Are current HA/NA vaccines limited in efficacy and is there a need for a universal influenza vaccine?

The first formalin inactivated whole virus particle influenza vaccines were developed over six decades ago. The antibody based immunity and protection induced, both in animal models and in humans, is focused tightly towards the HA and NA of the vaccine virus and its close relationship to the natural field virus (reviewed in 4). Hence the scientific concept is one of close antigenic matching of the surface HA protein of community virus and vaccine virus which amounts to pre-estimating which influenza A (H3N2) and H1N1 and B virus will be dominating in the community and preparing ahead of time a correspondingly matched vaccine virus. This has been aided by the surveillance network of 120 or so WHO laboratories around the world which analyze, along with the five central laboratories in London, Atlanta, Melbourne, Tokyo and Beijing, around 30 000 human influenza viruses each year.

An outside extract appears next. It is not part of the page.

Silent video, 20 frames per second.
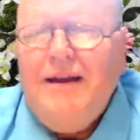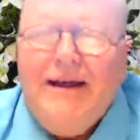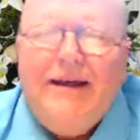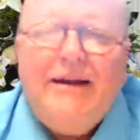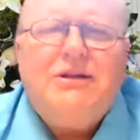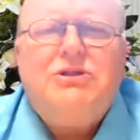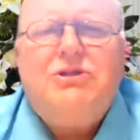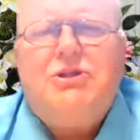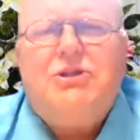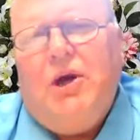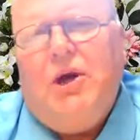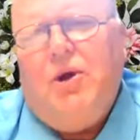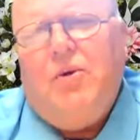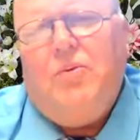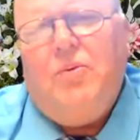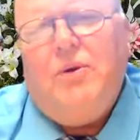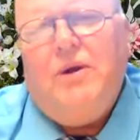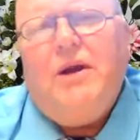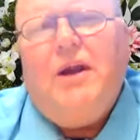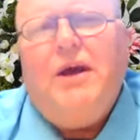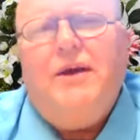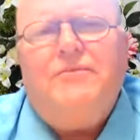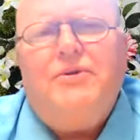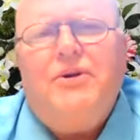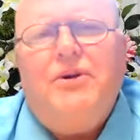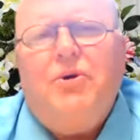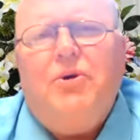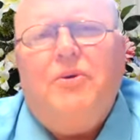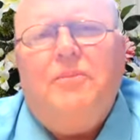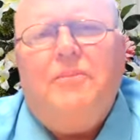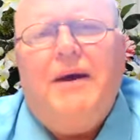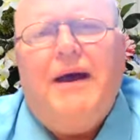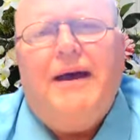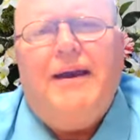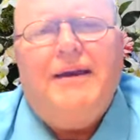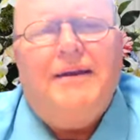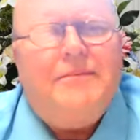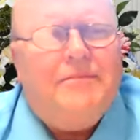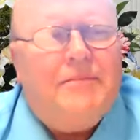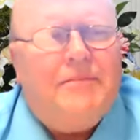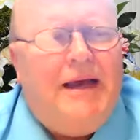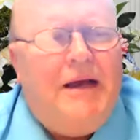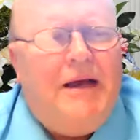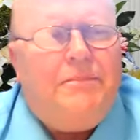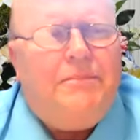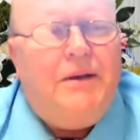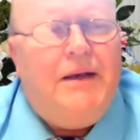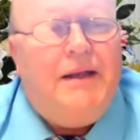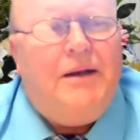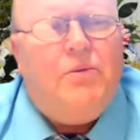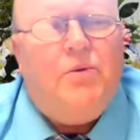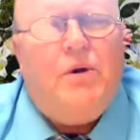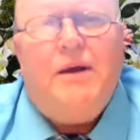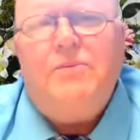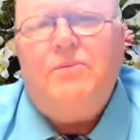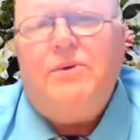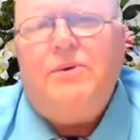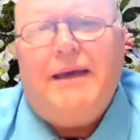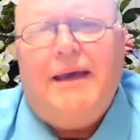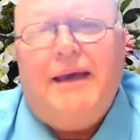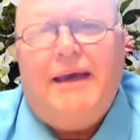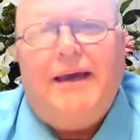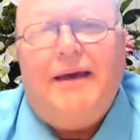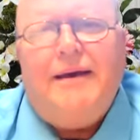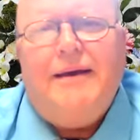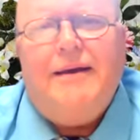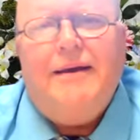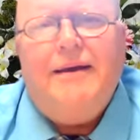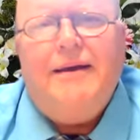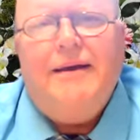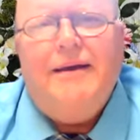Let us know. We'd love to know about it and help you any way we can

The current influenza HA/NA vaccines are safe and effective but have some limitations as reviewed in 4. For example adults, post-vaccination, may produce a broad cross reacting (CR) series of HI antibodies and may indeed even recall an antibody response to the first member of the virus subtype encountered during a lifetime (‘Original Antigenic Sin’) whereas what is really required is a more tight response of strain specific (SS) antibody to the vaccine virus 5. Therefore immunizing a 70-year-old with a current influenza vaccine in 2013 may induce CR and SS antibodies to A/HK/1/68 (H3N2) virus circulating four decades ago as well as antibodies to the current vaccine virus A/Victoria/30/2011 (H3N2). The former CR antibodies may even predominate whereas the strain specific antibody is estimated to be more protective. Nevertheless the most recent data with naturally contracted influenza 6, 7 show a good correlation between vaccine induced HI antibody to the HA (with an HI titre in excess 1/110 for children and 1/30 for adults) and protection against infection and disease. This confirms the much earlier data of Hobson et al. 8 who described the association of protection against disease both in quarantine and in natural infection, with increasing level of HI antibody and particularly an HI titre of 1/40 or above.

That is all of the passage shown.